After spending tens of thousands of hours on the driving range over my life, and watching many amateurs practice, I’ve seen lots of ineffective practicing. Most golfers go out there with high hopes for their practice session, only for it to end in frustration. They spin their wheels, beating range ball after range ball, not seeing any improvement.
Wouldn’t it be nice if you and other golfers could spend that time wisely and constructively, getting in quality practice with results? Think how much happier that would make you on the golf course, not to mention less grumpy when getting home. Here are some ways to get the most out of your practice time, have your efforts pay off, and to see your skills actually improve:
1) Smart Practice – Misalignment is one of the biggest problems golfers have on a consistent basis. There is no excuse for this while practicing, as you have the wherewithal to put a club or other alignment device down so you are aligned correctly when working on your swing, pitching or putting stroke. If you practice while out of alignment, you are wasting your time.
2) Five Physical Aspects of the Game – The game of golf is comprised of long game, pitching, chipping, sand, and putting. Most people neglect to practice these 5 aspects, preferring to just practice their long game. However, on the golf course only one third of their shots are long game, and none of those shots are the ones that get the ball in the hole. Split your time up: If you have an hour, spend 1/3 with long game, 1/3 with pitching and sand, and 1/3 with chipping and putting.
3) Be Creative – When practicing your long game don’t just try to hit the full, long, straight shot over and over again. This limits your familiarity, feel and creativity with your clubs, that which you will need in your arsenal in order to execute shots in demanding situations on the golf course . Include specialty shots like the low punch, hooks, fades, and half shots in your practice. And when practicing your pitching and chipping mix it up as well, giving yourself different lies, different distances, different angle, trying to hit it higher and lower, as well as with more or less roll.

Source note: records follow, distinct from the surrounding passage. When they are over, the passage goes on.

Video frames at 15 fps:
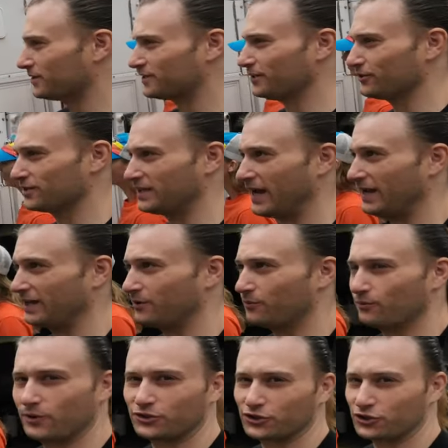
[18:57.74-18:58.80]
is still standing,
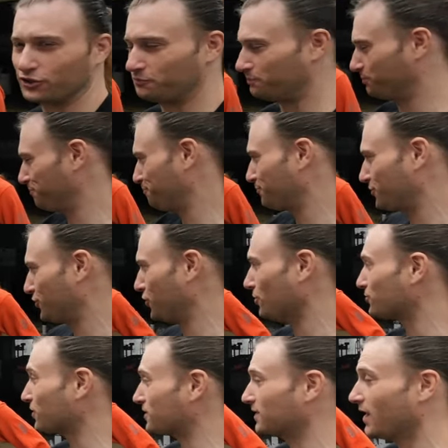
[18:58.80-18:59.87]
which
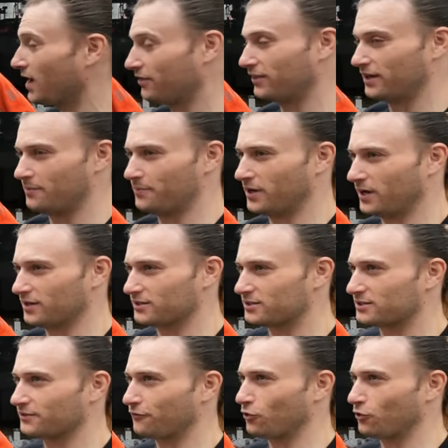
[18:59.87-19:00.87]
shows us nothing because ofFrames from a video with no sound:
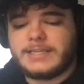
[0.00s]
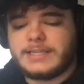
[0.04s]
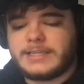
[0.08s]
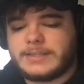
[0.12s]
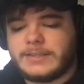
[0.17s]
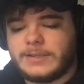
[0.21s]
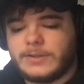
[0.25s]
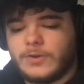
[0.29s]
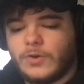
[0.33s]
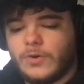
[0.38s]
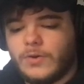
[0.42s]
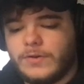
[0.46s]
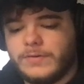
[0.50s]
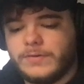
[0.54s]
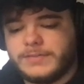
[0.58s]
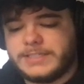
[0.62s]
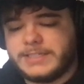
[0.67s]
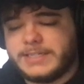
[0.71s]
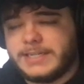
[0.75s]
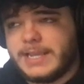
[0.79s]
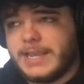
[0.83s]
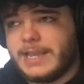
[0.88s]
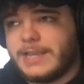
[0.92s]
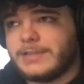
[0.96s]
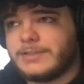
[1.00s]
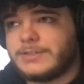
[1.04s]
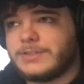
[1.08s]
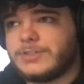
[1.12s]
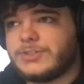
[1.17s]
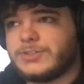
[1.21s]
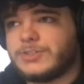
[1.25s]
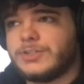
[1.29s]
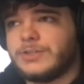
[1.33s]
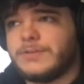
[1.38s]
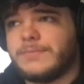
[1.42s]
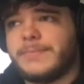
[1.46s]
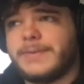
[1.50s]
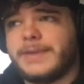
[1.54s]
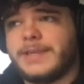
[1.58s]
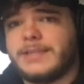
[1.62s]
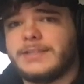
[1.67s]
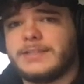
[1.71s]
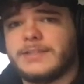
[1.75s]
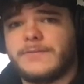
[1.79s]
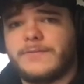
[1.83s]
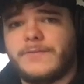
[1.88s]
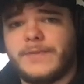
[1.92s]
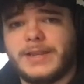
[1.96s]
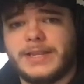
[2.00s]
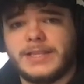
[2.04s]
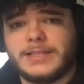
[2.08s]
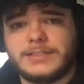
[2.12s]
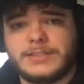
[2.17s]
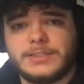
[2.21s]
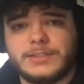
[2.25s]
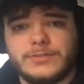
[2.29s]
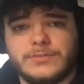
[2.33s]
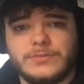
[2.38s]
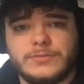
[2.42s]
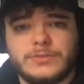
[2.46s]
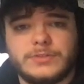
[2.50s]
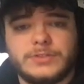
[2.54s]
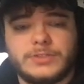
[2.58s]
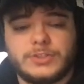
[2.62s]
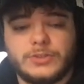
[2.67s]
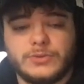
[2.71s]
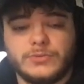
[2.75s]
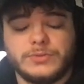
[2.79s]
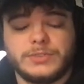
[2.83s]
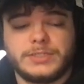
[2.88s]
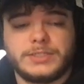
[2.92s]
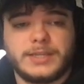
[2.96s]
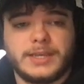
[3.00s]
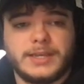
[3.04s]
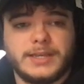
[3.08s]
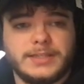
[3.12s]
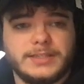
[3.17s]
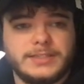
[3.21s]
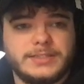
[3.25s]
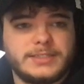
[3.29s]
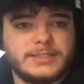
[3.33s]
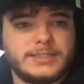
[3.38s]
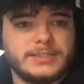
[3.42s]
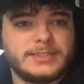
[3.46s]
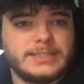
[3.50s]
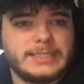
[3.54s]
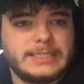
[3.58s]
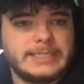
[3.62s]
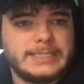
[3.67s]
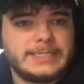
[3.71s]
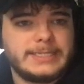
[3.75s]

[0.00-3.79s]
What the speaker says: think the goal of today should be to fit into two studs.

4) Different Types of Practice – Separate mechanics practice from course ready practice. There is a time to build your swing, and then there is a time to practice feel, routine, and visualization. Split your practice time up to do both, perhaps spending 2/3 of your time on mechanics, and 1/3 on making yourself and game ‘course’ ready. When working on mechanics you do drills and look at different positions of your club and body in your swing, analyzing and evaluating your moves. Whereas when practicing to make your game playable, you try to create golf course circumstances on the range, making mock situations, and reacting to them like you would on the course. Get behind the ball to line up your shot and go through your whole routine in real time, just like you would for the approach on say hole #7 of a course you are familiar with.

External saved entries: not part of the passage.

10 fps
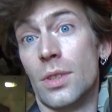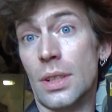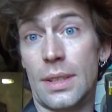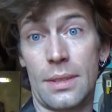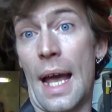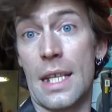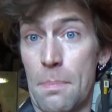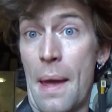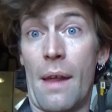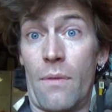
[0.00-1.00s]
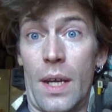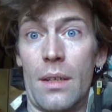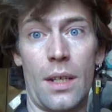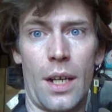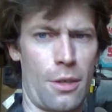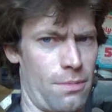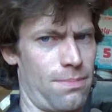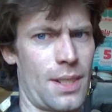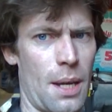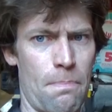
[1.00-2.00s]
So that's a benefit, you know.
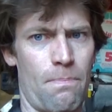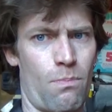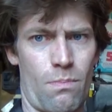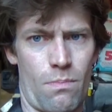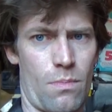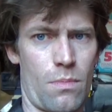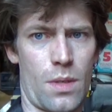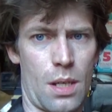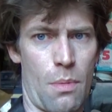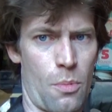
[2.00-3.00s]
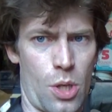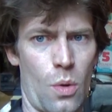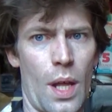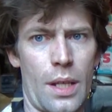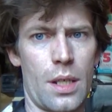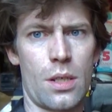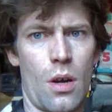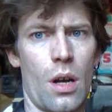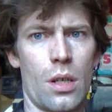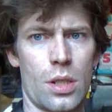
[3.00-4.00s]
Some women don't like these
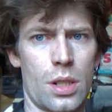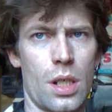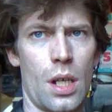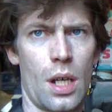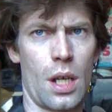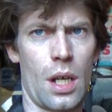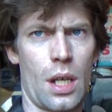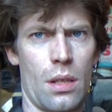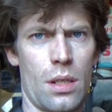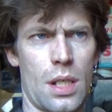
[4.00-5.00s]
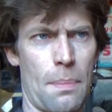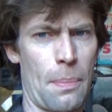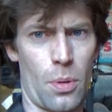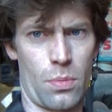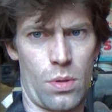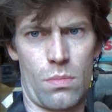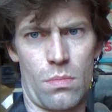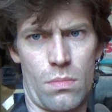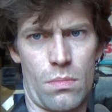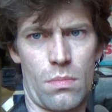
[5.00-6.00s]
cars. Some people
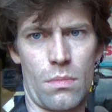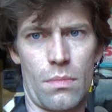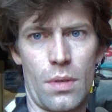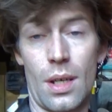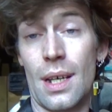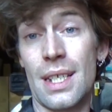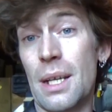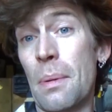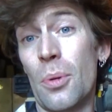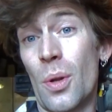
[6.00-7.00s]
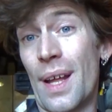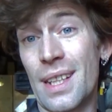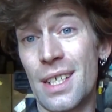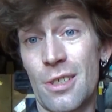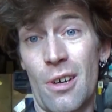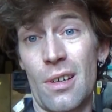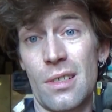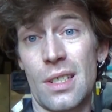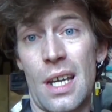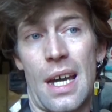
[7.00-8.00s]
don't like these
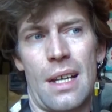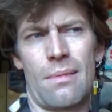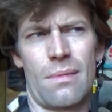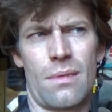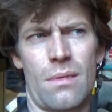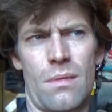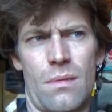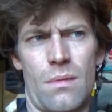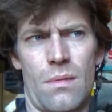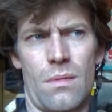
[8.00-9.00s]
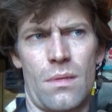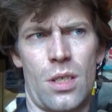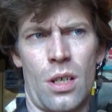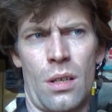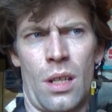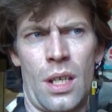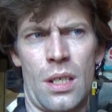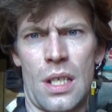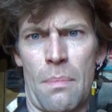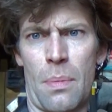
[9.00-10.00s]
cars, and certainly
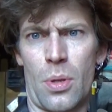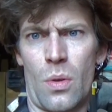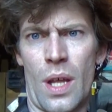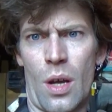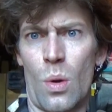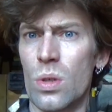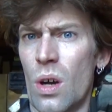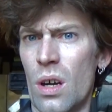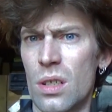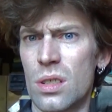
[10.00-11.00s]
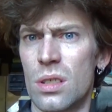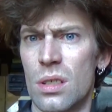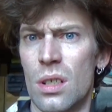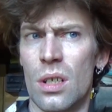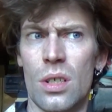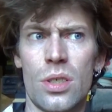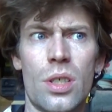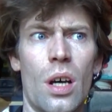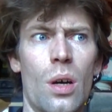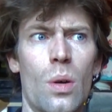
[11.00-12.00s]
some people don't like old cars.
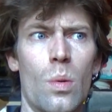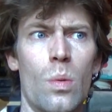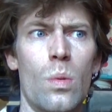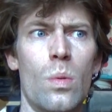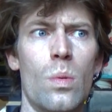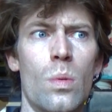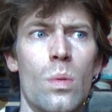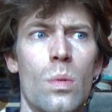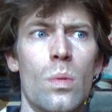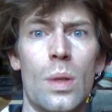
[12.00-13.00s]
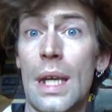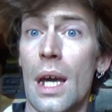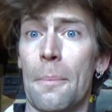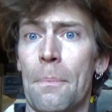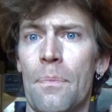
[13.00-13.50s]
So, yeah.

5) Don’t be ‘result of shot’ oriented – That is, do not react subjectively to what the ball does, but rather objectively, trying to feel, sense, and notice what went wrong with your swing, routine or mental play. Good or bad, don’t react in an emotionally charged way (excited, sad, gleeful, or angry), but rather be calm and even-minded if you want to get the most out of your practice and not waste time and energy.

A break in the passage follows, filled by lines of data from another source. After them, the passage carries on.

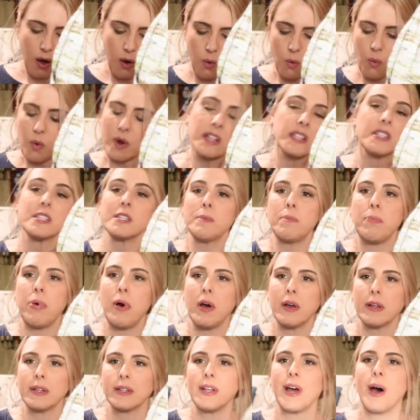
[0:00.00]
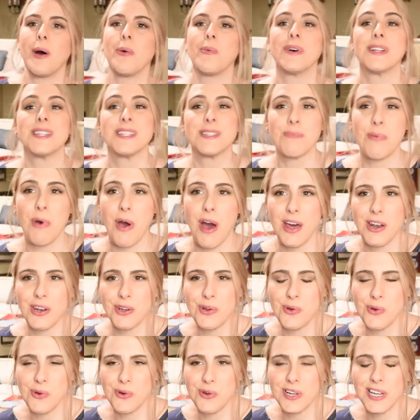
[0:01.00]
Once Upon a
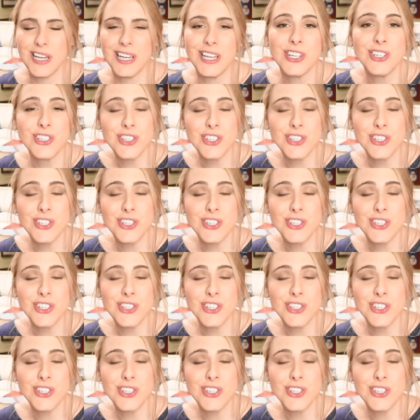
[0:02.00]
Corgi.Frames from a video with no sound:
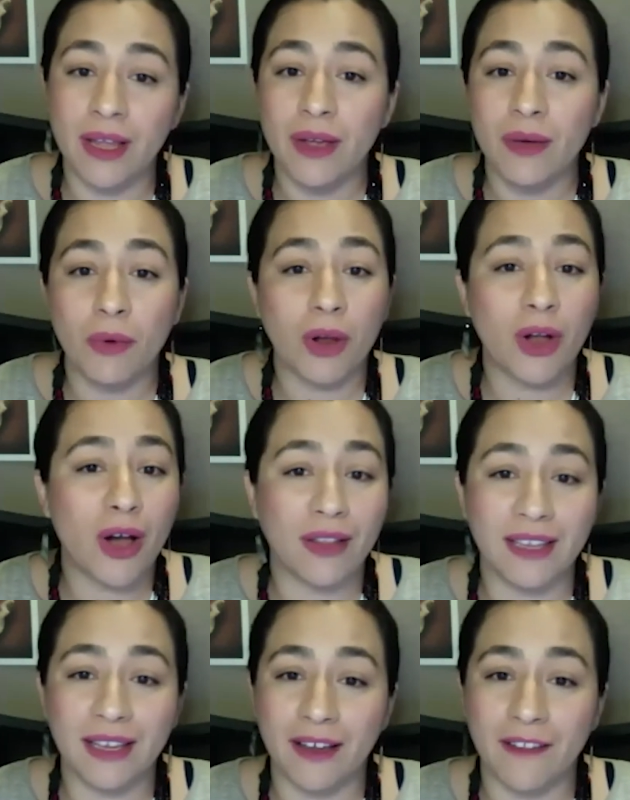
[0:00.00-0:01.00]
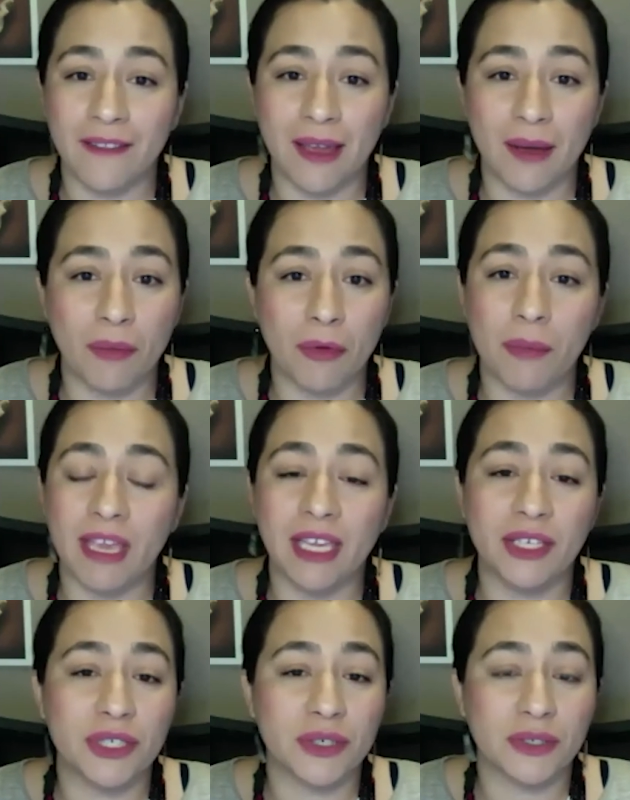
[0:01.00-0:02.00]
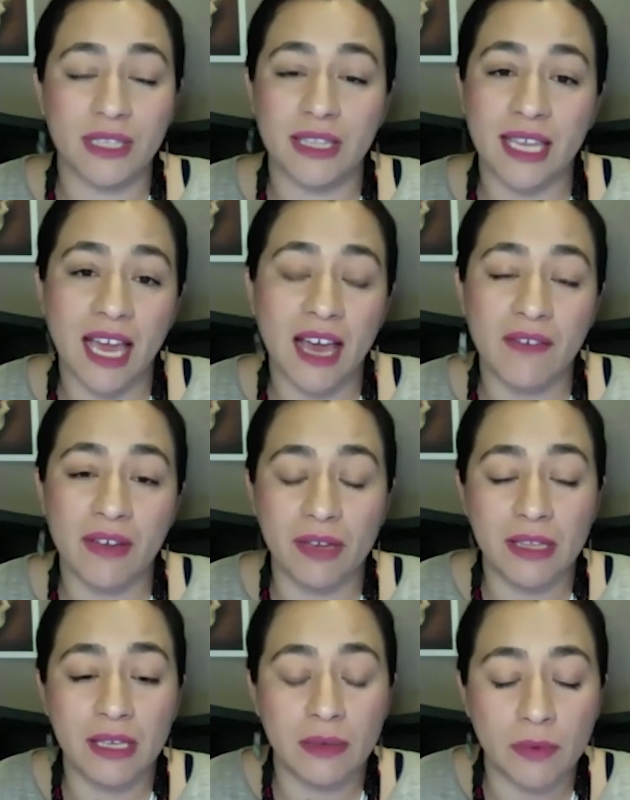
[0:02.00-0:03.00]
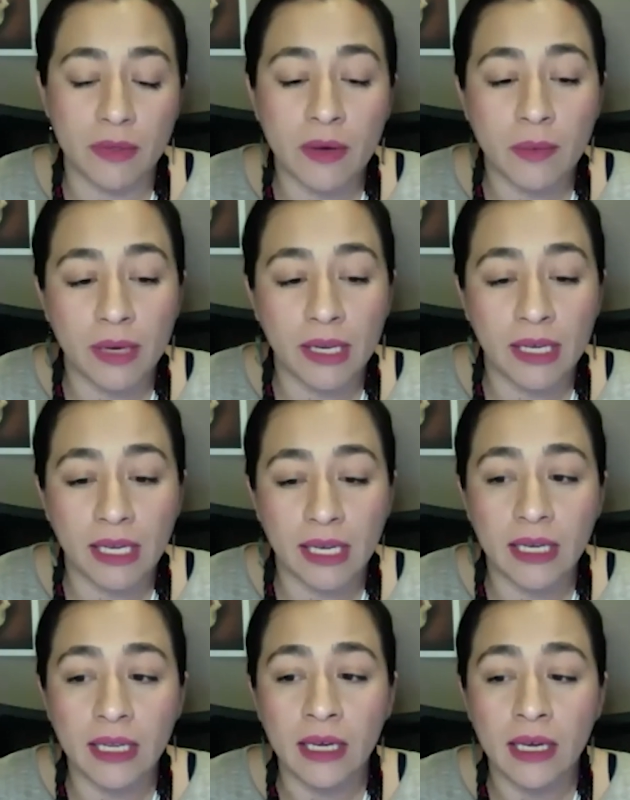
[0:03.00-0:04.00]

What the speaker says: We're calling on them. We're making sure that they have everything that we need.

6) More Starts for Quicker Results – If you want to see results sooner, you’ve got to get out more often. This doesn’t necessarily mean spending more aggregate time out there, or having to spend 10 hours a week practicing. This means spending a spare 10 minutes in your day making putting strokes on the kitchen floor lines, swinging in front of a mirror, practicing your grip while standing and watching TV, doing a pivot drill with basketball in between legs, watching and working on your footwork while making dry swings at the office, or doing my club on belly drill in your backyard. Often I see people who don’t practice all week, come out once every couple weeks for 2 or 3 hours to practice on a Saturday or Sunday. They could get more out of their practice if they would have had more little starts each week, rather than one long session on the weekend. The more starts the better, as the more times you wake up the neural pathways the more chance for habit change and remembrance. So instead of one long session on the range, mix it up and have a few 10 to 30 minute sessions sprinkled throughout your week as well.